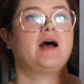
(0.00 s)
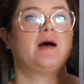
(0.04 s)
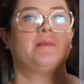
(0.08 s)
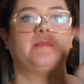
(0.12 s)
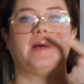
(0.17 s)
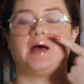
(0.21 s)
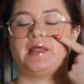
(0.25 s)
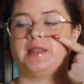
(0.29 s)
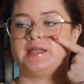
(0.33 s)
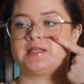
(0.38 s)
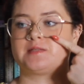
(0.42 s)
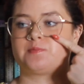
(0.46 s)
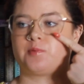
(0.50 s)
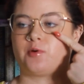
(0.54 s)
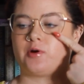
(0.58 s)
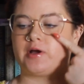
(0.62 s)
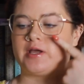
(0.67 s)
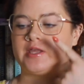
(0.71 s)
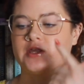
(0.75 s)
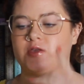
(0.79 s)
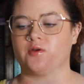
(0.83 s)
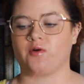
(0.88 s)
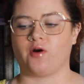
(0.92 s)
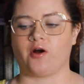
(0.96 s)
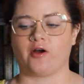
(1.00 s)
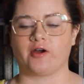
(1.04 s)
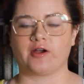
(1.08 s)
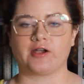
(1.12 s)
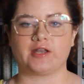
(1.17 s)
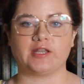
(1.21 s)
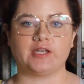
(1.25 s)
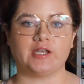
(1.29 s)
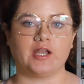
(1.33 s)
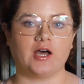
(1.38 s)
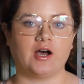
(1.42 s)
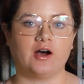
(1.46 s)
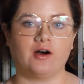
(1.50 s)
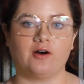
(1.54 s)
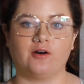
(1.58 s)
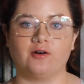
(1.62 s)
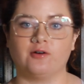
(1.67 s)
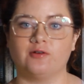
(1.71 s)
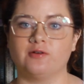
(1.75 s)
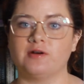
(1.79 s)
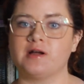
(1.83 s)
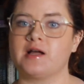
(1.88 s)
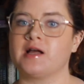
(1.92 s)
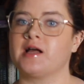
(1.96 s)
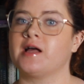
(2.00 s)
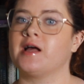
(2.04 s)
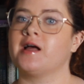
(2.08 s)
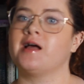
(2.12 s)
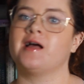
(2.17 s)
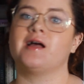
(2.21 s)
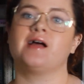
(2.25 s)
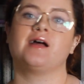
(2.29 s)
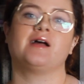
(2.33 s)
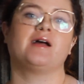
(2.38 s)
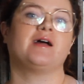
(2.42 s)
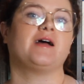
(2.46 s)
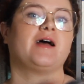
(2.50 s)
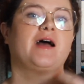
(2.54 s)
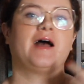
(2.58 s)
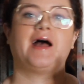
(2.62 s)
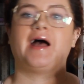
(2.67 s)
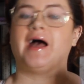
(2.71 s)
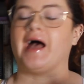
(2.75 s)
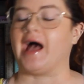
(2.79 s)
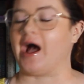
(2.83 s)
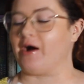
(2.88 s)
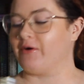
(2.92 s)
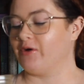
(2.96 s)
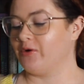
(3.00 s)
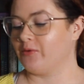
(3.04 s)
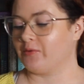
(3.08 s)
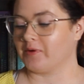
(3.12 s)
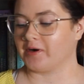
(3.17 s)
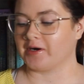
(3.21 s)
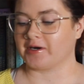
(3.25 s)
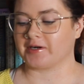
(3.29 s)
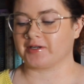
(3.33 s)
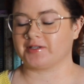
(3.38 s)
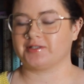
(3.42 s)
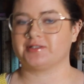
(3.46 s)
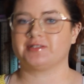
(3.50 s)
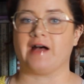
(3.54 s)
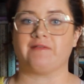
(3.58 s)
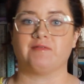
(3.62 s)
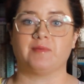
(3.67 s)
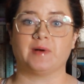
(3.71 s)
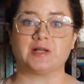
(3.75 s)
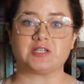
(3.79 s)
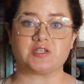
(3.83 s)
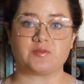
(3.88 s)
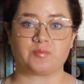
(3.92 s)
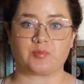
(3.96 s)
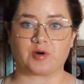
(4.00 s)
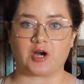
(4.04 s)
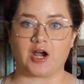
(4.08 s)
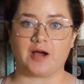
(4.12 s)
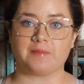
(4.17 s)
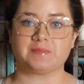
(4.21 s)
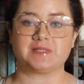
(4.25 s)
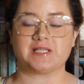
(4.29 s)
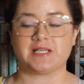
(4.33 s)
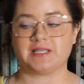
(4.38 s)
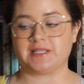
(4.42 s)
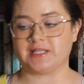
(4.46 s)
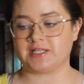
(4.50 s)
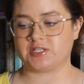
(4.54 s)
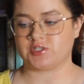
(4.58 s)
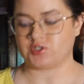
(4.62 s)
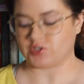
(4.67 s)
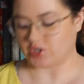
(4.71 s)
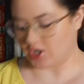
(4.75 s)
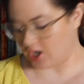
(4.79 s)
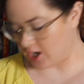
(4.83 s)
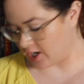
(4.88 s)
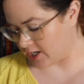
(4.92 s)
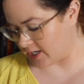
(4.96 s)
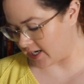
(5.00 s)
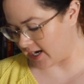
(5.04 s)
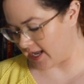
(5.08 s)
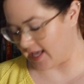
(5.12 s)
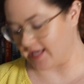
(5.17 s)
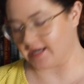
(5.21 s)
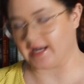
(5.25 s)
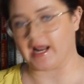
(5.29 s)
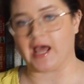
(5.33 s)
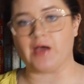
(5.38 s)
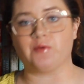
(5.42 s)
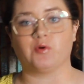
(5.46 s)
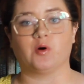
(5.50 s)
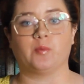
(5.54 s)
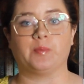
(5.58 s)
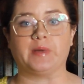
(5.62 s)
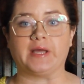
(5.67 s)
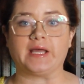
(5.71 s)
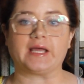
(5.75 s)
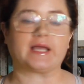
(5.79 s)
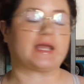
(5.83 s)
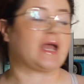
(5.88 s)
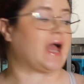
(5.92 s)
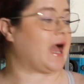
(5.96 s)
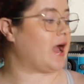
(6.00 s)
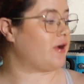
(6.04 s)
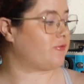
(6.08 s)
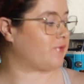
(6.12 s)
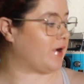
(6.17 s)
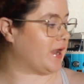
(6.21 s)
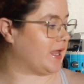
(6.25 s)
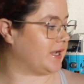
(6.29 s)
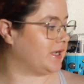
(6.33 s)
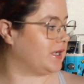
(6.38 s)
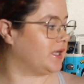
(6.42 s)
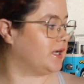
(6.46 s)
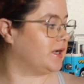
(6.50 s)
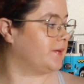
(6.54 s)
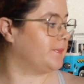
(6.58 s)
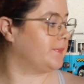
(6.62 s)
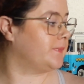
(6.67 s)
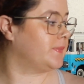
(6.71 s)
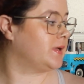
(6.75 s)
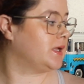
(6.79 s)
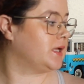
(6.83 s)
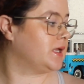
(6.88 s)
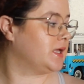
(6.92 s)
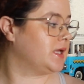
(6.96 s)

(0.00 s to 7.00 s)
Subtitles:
By this point you already know how it works. I have a bunch of prompts in this jar and I will pick at random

======

An exact, word-for-word version of the material is required, free of pictures.

(0.00 s)
(0.04 s)
(0.08 s)
(0.12 s)
(0.17 s)
(0.21 s)
(0.25 s)
(0.29 s)
(0.33 s)
(0.38 s)
(0.42 s)
(0.46 s)
(0.50 s)
(0.54 s)
(0.58 s)
(0.62 s)
(0.67 s)
(0.71 s)
(0.75 s)
(0.79 s)
(0.83 s)
(0.88 s)
(0.92 s)
(0.96 s)
(1.00 s)
(1.04 s)
(1.08 s)
(1.12 s)
(1.17 s)
(1.21 s)
(1.25 s)
(1.29 s)
(1.33 s)
(1.38 s)
(1.42 s)
(1.46 s)
(1.50 s)
(1.54 s)
(1.58 s)
(1.62 s)
(1.67 s)
(1.71 s)
(1.75 s)
(1.79 s)
(1.83 s)
(1.88 s)
(1.92 s)
(1.96 s)
(2.00 s)
(2.04 s)
(2.08 s)
(2.12 s)
(2.17 s)
(2.21 s)
(2.25 s)
(2.29 s)
(2.33 s)
(2.38 s)
(2.42 s)
(2.46 s)
(2.50 s)
(2.54 s)
(2.58 s)
(2.62 s)
(2.67 s)
(2.71 s)
(2.75 s)
(2.79 s)
(2.83 s)
(2.88 s)
(2.92 s)
(2.96 s)
(3.00 s)
(3.04 s)
(3.08 s)
(3.12 s)
(3.17 s)
(3.21 s)
(3.25 s)
(3.29 s)
(3.33 s)
(3.38 s)
(3.42 s)
(3.46 s)
(3.50 s)
(3.54 s)
(3.58 s)
(3.62 s)
(3.67 s)
(3.71 s)
(3.75 s)
(3.79 s)
(3.83 s)
(3.88 s)
(3.92 s)
(3.96 s)
(4.00 s)
(4.04 s)
(4.08 s)
(4.12 s)
(4.17 s)
(4.21 s)
(4.25 s)
(4.29 s)
(4.33 s)
(4.38 s)
(4.42 s)
(4.46 s)
(4.50 s)
(4.54 s)
(4.58 s)
(4.62 s)
(4.67 s)
(4.71 s)
(4.75 s)
(4.79 s)
(4.83 s)
(4.88 s)
(4.92 s)
(4.96 s)
(5.00 s)
(5.04 s)
(5.08 s)
(5.12 s)
(5.17 s)
(5.21 s)
(5.25 s)
(5.29 s)
(5.33 s)
(5.38 s)
(5.42 s)
(5.46 s)
(5.50 s)
(5.54 s)
(5.58 s)
(5.62 s)
(5.67 s)
(5.71 s)
(5.75 s)
(5.79 s)
(5.83 s)
(5.88 s)
(5.92 s)
(5.96 s)
(6.00 s)
(6.04 s)
(6.08 s)
(6.12 s)
(6.17 s)
(6.21 s)
(6.25 s)
(6.29 s)
(6.33 s)
(6.38 s)
(6.42 s)
(6.46 s)
(6.50 s)
(6.54 s)
(6.58 s)
(6.62 s)
(6.67 s)
(6.71 s)
(6.75 s)
(6.79 s)
(6.83 s)
(6.88 s)
(6.92 s)
(6.96 s)

(0.00 s to 7.00 s)
Subtitles:
By this point you already know how it works. I have a bunch of prompts in this jar and I will pick at random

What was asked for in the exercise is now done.